> **What is being asked**: Please find every line in the records below that contains the word "says", and copy it.

[Dataset entries]
= = = = =
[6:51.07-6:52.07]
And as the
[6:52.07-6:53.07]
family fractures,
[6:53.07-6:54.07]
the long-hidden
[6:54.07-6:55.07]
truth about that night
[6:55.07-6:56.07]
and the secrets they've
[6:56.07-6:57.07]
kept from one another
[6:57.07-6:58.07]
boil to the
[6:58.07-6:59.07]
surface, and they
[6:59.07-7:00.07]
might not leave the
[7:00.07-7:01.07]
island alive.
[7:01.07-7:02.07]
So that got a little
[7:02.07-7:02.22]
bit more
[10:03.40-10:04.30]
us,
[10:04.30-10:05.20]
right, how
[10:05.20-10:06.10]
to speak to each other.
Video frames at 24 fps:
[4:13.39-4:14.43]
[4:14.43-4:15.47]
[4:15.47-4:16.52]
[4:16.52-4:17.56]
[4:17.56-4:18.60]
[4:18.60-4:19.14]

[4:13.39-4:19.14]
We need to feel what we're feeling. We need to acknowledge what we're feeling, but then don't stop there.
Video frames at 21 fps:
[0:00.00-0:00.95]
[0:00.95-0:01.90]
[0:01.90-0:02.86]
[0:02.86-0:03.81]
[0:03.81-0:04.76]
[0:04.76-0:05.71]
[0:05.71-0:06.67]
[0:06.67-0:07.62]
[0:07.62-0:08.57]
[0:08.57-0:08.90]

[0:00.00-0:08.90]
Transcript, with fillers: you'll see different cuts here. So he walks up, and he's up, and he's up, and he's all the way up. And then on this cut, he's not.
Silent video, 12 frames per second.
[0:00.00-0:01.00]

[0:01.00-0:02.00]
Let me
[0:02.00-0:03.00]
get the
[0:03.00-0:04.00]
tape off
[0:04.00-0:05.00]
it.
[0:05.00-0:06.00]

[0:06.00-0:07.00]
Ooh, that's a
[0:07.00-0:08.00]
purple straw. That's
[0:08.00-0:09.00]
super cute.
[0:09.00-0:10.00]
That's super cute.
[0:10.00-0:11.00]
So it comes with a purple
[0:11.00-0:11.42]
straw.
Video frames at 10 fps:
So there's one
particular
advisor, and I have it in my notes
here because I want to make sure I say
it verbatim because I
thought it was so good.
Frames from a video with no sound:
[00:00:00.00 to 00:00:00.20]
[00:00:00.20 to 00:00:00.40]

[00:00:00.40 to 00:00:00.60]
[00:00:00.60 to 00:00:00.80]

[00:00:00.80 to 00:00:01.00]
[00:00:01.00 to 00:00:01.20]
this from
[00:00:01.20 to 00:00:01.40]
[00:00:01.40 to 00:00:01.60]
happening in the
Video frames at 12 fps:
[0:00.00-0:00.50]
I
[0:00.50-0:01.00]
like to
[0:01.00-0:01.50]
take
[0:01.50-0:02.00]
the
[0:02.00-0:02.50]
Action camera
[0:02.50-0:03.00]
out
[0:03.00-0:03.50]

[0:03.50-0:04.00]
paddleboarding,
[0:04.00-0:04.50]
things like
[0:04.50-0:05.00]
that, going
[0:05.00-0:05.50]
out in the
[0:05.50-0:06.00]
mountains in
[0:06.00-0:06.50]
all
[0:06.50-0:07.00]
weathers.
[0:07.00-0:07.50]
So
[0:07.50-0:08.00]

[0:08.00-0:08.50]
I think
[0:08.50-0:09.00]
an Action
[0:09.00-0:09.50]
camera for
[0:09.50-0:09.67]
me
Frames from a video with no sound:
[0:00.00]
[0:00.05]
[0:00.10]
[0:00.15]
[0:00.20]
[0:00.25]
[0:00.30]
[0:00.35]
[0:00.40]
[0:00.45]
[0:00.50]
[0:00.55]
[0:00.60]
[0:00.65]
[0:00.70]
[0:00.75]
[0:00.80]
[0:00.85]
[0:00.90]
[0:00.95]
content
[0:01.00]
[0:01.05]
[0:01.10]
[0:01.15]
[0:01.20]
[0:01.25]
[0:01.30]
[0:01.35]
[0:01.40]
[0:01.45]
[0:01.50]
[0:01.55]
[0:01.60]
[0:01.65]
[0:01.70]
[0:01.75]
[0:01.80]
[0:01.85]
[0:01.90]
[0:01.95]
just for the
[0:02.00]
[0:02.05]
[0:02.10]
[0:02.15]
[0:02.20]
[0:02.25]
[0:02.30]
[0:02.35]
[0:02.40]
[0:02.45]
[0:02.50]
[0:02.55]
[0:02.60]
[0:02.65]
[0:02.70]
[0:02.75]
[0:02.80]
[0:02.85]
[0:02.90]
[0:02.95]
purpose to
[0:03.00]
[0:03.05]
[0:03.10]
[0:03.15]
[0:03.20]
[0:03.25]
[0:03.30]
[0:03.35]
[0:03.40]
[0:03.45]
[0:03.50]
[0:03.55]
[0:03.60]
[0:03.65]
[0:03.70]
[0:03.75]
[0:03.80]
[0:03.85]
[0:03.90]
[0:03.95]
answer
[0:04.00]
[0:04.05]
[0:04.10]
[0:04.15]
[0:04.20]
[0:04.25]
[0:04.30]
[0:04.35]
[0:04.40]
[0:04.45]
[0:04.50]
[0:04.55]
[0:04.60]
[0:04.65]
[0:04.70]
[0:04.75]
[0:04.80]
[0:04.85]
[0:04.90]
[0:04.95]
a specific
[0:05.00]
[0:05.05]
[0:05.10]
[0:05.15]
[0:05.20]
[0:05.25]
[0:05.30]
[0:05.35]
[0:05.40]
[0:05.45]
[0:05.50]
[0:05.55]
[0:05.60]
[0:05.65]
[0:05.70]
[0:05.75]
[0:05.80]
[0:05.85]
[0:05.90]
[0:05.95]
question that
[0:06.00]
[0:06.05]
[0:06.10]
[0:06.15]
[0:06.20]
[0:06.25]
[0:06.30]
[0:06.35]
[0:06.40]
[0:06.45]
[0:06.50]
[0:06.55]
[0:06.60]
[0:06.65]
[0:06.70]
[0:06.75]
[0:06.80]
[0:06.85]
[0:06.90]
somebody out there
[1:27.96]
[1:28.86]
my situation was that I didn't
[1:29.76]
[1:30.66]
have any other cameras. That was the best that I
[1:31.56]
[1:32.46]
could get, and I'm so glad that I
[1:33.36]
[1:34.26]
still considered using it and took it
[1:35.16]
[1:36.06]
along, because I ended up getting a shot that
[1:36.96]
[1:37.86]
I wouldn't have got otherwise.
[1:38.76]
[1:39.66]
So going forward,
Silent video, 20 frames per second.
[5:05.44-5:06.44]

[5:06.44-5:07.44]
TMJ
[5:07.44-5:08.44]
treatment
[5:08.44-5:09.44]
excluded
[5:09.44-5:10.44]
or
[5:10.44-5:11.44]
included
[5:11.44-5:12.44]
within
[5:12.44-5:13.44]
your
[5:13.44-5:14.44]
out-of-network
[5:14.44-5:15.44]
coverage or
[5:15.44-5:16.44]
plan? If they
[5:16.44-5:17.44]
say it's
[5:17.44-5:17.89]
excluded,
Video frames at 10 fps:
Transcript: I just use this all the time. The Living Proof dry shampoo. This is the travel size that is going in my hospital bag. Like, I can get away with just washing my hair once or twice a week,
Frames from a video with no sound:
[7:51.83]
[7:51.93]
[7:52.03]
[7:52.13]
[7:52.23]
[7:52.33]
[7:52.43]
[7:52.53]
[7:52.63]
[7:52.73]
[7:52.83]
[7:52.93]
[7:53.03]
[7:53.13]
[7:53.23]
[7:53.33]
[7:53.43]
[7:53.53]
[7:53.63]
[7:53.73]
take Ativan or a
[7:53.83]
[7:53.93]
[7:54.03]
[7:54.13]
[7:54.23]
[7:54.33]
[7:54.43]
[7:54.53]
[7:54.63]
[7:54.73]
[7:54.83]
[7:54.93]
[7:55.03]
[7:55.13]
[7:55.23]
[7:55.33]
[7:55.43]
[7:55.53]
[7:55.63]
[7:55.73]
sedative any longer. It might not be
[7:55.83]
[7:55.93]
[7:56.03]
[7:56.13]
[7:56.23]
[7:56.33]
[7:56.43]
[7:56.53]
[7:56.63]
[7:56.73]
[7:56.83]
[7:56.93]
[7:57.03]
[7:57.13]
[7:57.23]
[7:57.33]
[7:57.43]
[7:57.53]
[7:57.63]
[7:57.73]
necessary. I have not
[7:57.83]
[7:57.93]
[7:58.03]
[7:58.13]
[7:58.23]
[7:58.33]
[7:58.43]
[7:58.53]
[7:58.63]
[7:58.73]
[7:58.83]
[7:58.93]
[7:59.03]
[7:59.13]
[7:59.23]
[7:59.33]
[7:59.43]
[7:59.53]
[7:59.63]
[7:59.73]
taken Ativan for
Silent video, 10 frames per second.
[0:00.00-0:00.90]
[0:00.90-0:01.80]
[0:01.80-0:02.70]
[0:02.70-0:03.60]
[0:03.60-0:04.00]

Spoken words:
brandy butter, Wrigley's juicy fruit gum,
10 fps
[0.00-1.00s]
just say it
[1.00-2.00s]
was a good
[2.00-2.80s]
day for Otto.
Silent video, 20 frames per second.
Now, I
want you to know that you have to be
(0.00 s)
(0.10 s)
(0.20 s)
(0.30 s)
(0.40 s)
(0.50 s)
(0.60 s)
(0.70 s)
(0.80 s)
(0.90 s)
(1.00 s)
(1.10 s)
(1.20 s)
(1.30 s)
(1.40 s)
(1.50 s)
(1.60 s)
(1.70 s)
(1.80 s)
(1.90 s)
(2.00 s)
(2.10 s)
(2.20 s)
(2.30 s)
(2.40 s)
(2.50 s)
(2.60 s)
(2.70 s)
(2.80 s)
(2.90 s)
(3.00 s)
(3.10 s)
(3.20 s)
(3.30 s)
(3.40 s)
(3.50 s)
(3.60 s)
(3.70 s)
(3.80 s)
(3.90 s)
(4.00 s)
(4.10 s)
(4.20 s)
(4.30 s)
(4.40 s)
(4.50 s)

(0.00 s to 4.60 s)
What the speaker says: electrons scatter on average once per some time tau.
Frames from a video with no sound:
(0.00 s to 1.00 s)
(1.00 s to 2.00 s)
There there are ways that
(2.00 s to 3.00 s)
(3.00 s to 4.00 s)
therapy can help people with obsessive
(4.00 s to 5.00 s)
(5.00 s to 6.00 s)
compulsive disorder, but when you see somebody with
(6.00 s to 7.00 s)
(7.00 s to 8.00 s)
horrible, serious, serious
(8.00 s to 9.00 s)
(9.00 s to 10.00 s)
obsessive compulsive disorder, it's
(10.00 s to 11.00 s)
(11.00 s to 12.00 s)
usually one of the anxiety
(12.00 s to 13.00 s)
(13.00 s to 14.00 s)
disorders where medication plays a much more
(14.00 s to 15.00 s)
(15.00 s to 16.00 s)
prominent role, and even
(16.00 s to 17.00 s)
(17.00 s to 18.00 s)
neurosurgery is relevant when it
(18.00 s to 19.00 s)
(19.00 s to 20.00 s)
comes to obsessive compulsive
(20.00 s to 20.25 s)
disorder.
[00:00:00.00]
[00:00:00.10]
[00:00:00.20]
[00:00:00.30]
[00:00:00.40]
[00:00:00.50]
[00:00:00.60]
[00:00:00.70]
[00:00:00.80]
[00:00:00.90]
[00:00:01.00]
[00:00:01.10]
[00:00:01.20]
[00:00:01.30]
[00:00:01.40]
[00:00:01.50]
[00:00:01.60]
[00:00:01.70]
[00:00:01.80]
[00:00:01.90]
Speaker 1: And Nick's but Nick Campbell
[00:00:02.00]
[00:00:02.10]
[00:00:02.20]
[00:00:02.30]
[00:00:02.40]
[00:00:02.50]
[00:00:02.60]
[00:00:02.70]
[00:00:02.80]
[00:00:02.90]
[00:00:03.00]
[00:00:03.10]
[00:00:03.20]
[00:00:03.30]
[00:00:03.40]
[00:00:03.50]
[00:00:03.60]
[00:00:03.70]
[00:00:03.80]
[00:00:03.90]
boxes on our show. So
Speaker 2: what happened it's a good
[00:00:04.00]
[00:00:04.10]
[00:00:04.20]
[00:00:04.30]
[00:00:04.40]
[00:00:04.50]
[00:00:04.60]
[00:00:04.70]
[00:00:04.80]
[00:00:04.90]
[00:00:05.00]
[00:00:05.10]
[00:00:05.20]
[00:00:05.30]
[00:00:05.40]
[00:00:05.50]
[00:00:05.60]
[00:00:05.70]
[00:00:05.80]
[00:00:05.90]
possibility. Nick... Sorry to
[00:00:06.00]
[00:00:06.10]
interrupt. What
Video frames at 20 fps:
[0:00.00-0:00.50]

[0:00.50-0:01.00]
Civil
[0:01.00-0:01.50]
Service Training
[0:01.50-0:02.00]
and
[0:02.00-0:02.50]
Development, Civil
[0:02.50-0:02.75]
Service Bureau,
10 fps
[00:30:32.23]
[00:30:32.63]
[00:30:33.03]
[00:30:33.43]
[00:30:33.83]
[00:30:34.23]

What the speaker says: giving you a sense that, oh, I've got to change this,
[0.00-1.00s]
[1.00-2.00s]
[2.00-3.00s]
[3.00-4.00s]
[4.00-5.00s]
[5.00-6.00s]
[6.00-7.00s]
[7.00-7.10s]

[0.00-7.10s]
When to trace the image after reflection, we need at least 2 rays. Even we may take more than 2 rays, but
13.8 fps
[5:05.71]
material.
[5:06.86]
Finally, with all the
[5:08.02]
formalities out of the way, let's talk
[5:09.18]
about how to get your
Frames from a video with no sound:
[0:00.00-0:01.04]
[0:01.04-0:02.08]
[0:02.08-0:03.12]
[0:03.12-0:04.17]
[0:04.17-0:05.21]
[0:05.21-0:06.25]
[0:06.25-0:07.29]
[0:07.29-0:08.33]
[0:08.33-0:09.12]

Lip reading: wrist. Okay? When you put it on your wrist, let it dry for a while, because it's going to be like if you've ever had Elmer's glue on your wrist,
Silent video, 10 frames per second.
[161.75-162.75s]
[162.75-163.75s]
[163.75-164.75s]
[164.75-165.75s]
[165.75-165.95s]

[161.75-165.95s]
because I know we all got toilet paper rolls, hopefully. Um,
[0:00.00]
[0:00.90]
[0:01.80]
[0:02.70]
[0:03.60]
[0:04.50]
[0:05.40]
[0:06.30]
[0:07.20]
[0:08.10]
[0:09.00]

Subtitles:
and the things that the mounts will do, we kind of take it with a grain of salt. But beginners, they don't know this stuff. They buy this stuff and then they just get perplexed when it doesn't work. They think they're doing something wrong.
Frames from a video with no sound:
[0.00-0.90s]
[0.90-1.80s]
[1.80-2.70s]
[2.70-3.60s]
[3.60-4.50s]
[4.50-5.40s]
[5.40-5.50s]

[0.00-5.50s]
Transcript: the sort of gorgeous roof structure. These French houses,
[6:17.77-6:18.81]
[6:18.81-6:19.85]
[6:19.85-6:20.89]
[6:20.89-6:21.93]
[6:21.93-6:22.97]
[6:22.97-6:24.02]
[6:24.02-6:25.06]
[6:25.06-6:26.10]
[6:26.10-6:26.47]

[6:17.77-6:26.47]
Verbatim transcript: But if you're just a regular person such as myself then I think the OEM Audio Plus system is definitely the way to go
= = = = =
> **Solution to this problem**:
What the speaker says: electrons scatter on average once per some time tau.
What the speaker says: giving you a sense that, oh, I've got to change this,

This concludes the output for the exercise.